The Murderer, de Hong-jin Na
Au pays de l'Eldorado cinématographique, il existe une enclave géopolitique totale, une zone de non-droit complète : la préfecture autonome coréenne de Yanbian en Chine, composée pour une bonne part de coréens nommés les "Joseonjok". Le premier mérite de "The Murderer" (titre "français" stupide au demeurant, surfant sur cette mode actuelle des distributeurs hexagonaux d'attribuer des titres anglophones à n'importe quel film étranger...) est de nous révéler l'existence de cette province, de la misère et des trafics en tout genre qui y règnent, jeux d'argent, émigration illégale, etc., même si l'on ignore évidemment quelle part de crédibilité il faut lui accorder réellement.
Les deux premières parties de cette "Mer Jaune" (titre anglais...) recèlent quelques perles de mise en scène de la part du réalisateur de l'enthousiasmant "Chaser" qui avait révélé le duo de comédiens que l'on retrouve ici. Le montage en particulier est vif, les ellipses ne laissent aucun temps mort et donnent un rythme nerveux et haletant au récit. Alors qu'on s'attend également à ce que le contrat que doit exécuter le héros occupe la majeure partie de l'intrigue, il est finalement expédié en une séquence de manière totalement inattendue. Le cinéaste Hong-jin Na oublie malheureusement ensuite un minimum de vraisemblance et se laisse griser par sa propre virtuosité. Scénaristiquement d'abord, nous perdons peu à peu le fil du récit, ignorant finalement qui sont les vrais commanditaires du contrat initial, entre les mafieux propres sur eux, les parrains crasseux et indestructibles d'une pègre locale, leurs acolytes respectifs, leurs intermédiaires et leurs hommes de main qui font de la "sous-traitance" : peu à peu, tout le monde finit par se courir les uns après les autres et à s'étriper dans un joyeux capharnaüm visuel. Techniquement ensuite, même si deux séquences de "poursuite pédestre" rappellent la trépidance du "Chaser", une séquence de course poursuite en voiture est quant à elle plus convenue, en dépit du budget visiblement accordé à l'explosion de véhicules en tout genre : le montage frénétique d'une myriade de plans tient alors lieu de mise en scène, le réalisateur brassant l'air de sa caméra de manière épileptique comme les tueurs de tous poils jouent du couteau de boucher et de la hâche à tour de bras.

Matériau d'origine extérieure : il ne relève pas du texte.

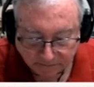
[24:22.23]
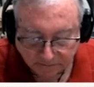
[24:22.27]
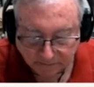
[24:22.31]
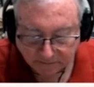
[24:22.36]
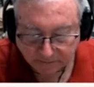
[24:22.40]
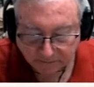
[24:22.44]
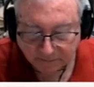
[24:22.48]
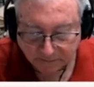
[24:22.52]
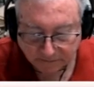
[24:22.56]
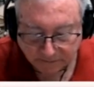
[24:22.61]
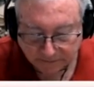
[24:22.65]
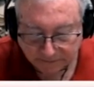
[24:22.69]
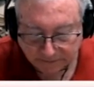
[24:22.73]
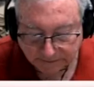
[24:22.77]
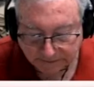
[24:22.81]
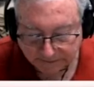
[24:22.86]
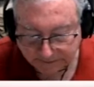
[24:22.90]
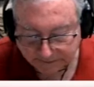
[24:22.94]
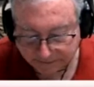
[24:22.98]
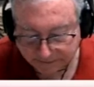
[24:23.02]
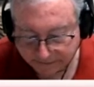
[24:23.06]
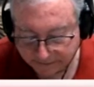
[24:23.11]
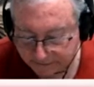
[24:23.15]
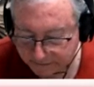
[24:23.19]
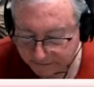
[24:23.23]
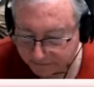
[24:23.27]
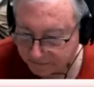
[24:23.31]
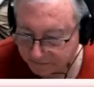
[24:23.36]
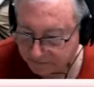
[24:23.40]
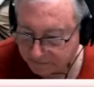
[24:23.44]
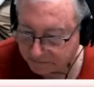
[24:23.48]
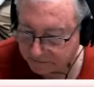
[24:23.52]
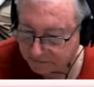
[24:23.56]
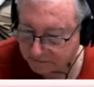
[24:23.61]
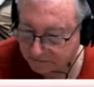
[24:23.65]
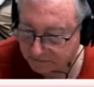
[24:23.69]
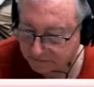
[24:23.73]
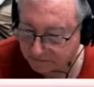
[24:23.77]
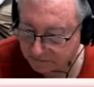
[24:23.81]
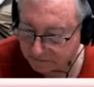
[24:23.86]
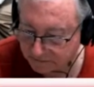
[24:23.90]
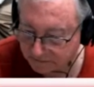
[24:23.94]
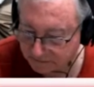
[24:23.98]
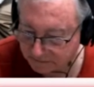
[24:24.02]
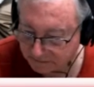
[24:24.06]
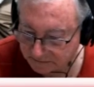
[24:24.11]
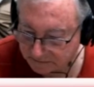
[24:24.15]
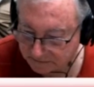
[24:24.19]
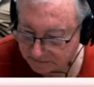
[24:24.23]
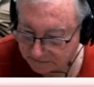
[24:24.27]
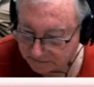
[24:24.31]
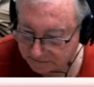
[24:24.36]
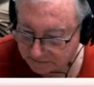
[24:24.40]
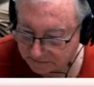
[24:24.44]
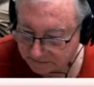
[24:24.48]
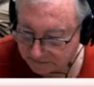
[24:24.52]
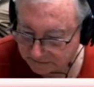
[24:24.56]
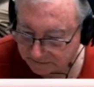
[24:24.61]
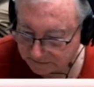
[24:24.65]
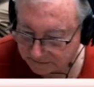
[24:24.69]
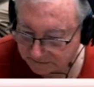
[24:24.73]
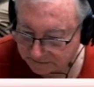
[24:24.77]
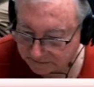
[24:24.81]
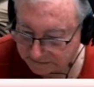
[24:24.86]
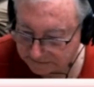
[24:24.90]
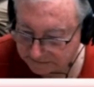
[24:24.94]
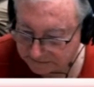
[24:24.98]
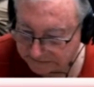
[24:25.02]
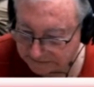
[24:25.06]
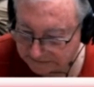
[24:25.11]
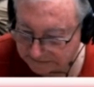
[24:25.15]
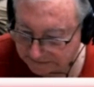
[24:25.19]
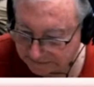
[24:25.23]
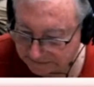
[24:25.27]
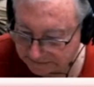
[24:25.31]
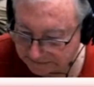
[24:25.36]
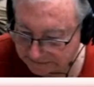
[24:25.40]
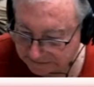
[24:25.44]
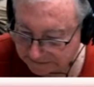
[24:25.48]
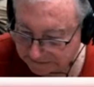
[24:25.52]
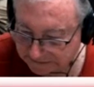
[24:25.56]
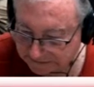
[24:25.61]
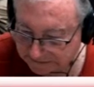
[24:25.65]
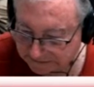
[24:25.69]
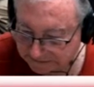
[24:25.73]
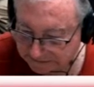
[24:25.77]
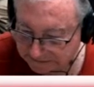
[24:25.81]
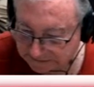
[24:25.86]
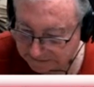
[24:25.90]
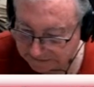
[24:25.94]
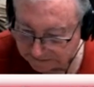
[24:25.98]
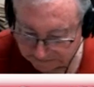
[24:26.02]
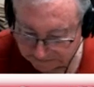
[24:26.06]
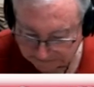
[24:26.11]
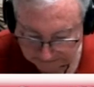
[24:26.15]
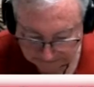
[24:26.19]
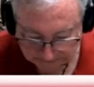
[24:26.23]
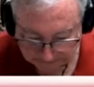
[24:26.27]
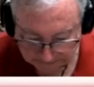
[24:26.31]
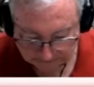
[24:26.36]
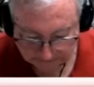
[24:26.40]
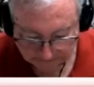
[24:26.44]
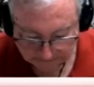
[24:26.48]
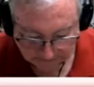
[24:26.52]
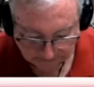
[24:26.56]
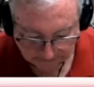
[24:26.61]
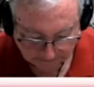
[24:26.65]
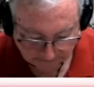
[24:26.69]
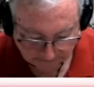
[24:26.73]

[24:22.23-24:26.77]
Now, I didn't okay. solicit this from him. He offered it. And I have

"The Murderer" a été coproduit par un studio hollywoodien, comme l'indique de manière subtile le nom de la société "Popcorn Films" dans le générique. L'industrie du cinéma U.S. a constamment débauché des réalisateurs étrangers en espérant importer leur talent sur le territoire américain. Espérons que Hong-jin Na n'y perdra pas son âme et ne retiendra du pop-corn que son aspect tressautant en délaissant son caractère écoeurant et sirupeux.